WHAT TO PRODUCE:
Copy every record below exactly as written, but leave out the pictures.

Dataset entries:
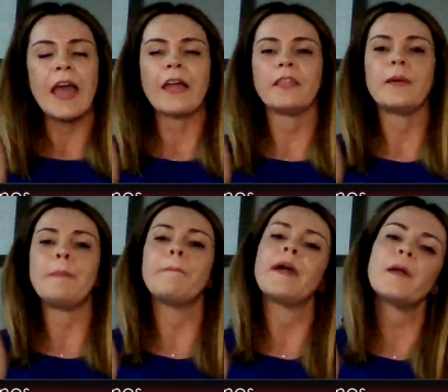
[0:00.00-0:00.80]
and the
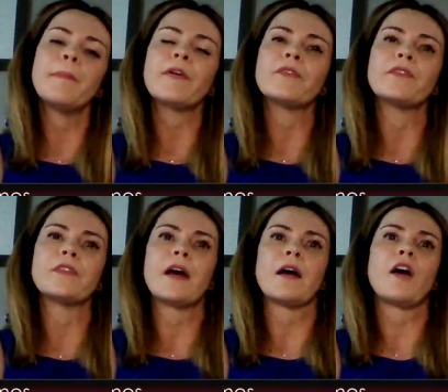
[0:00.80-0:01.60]

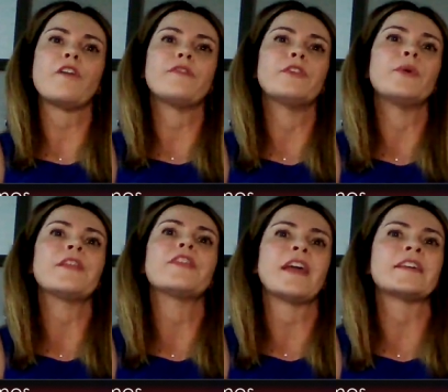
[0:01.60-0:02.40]
purpose uh, of
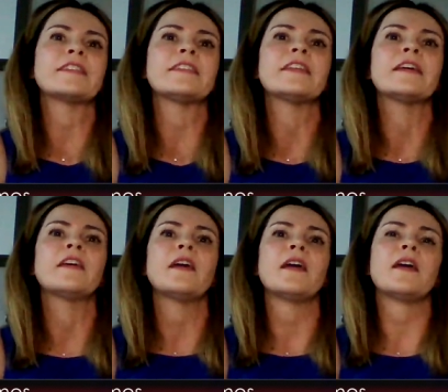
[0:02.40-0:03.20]
doing
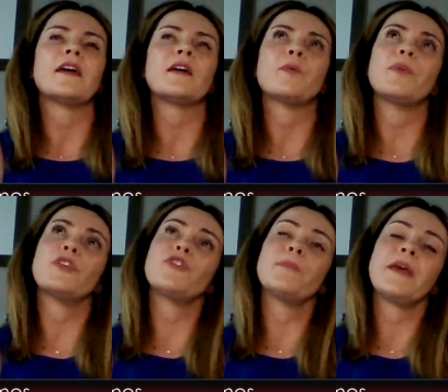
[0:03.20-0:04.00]
things uh,
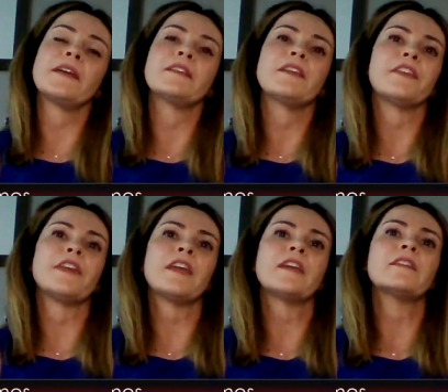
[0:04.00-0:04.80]
which makes us
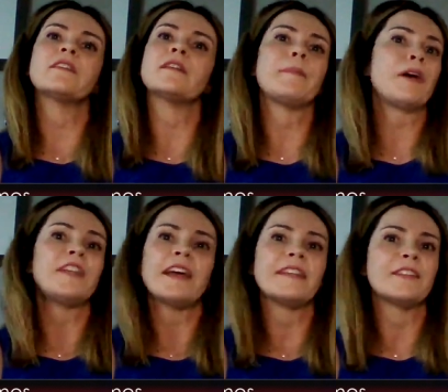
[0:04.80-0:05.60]
think
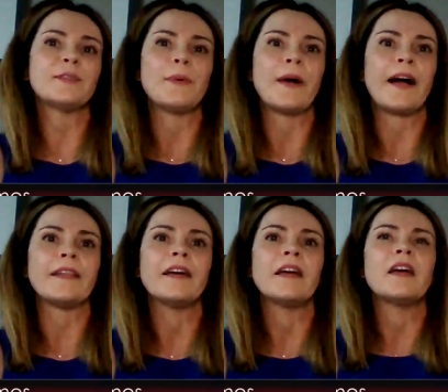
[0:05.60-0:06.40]
about that as
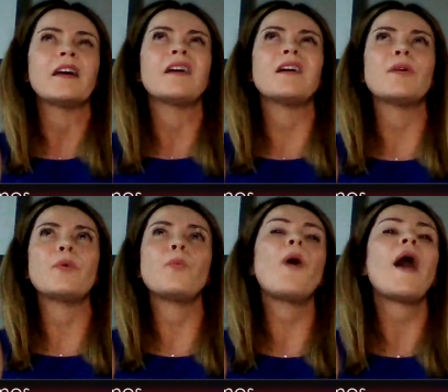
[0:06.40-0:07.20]
well. Uh,
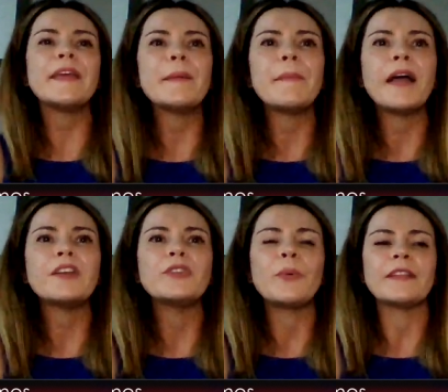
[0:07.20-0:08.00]
why am I
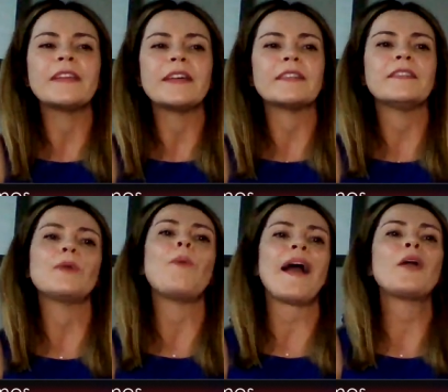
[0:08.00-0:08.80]
doing this? The
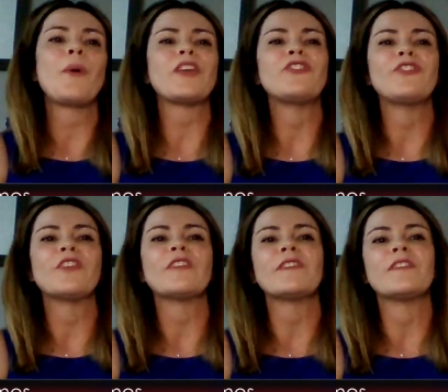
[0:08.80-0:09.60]
why
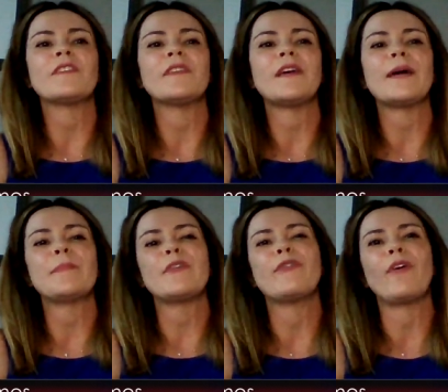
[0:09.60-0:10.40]
questions
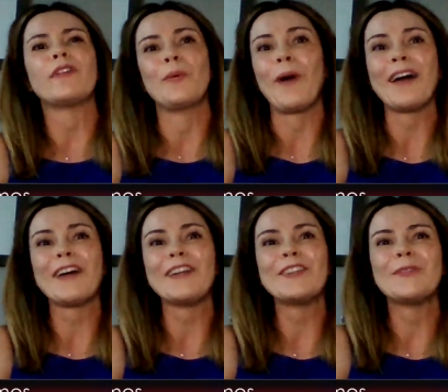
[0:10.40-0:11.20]
uh, before the
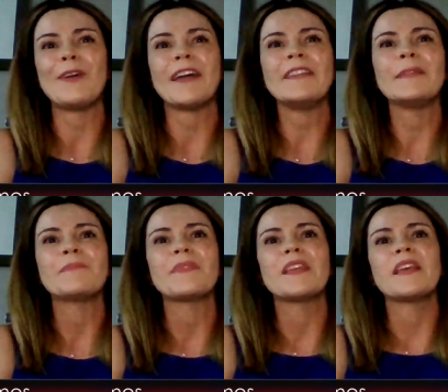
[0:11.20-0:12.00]
what, right?
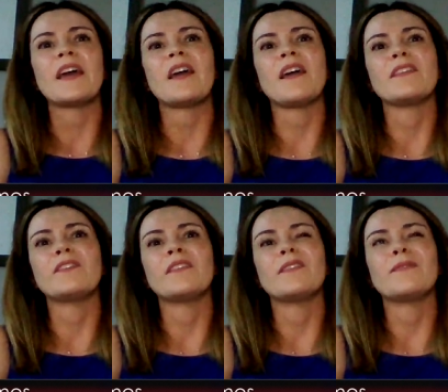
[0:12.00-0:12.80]
Mm-hmm.
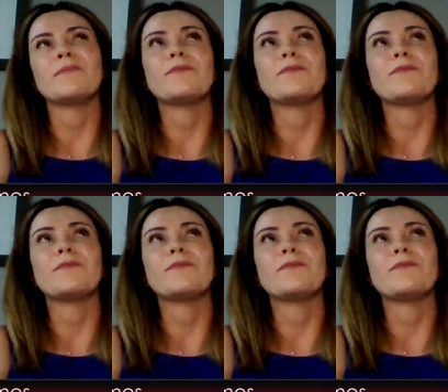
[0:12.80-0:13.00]
And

ANSWER:
[0:00.00-0:00.80]
and the
[0:00.80-0:01.60]

[0:01.60-0:02.40]
purpose uh, of
[0:02.40-0:03.20]
doing
[0:03.20-0:04.00]
things uh,
[0:04.00-0:04.80]
which makes us
[0:04.80-0:05.60]
think
[0:05.60-0:06.40]
about that as
[0:06.40-0:07.20]
well. Uh,
[0:07.20-0:08.00]
why am I
[0:08.00-0:08.80]
doing this? The
[0:08.80-0:09.60]
why
[0:09.60-0:10.40]
questions
[0:10.40-0:11.20]
uh, before the
[0:11.20-0:12.00]
what, right?
[0:12.00-0:12.80]
Mm-hmm.
[0:12.80-0:13.00]
And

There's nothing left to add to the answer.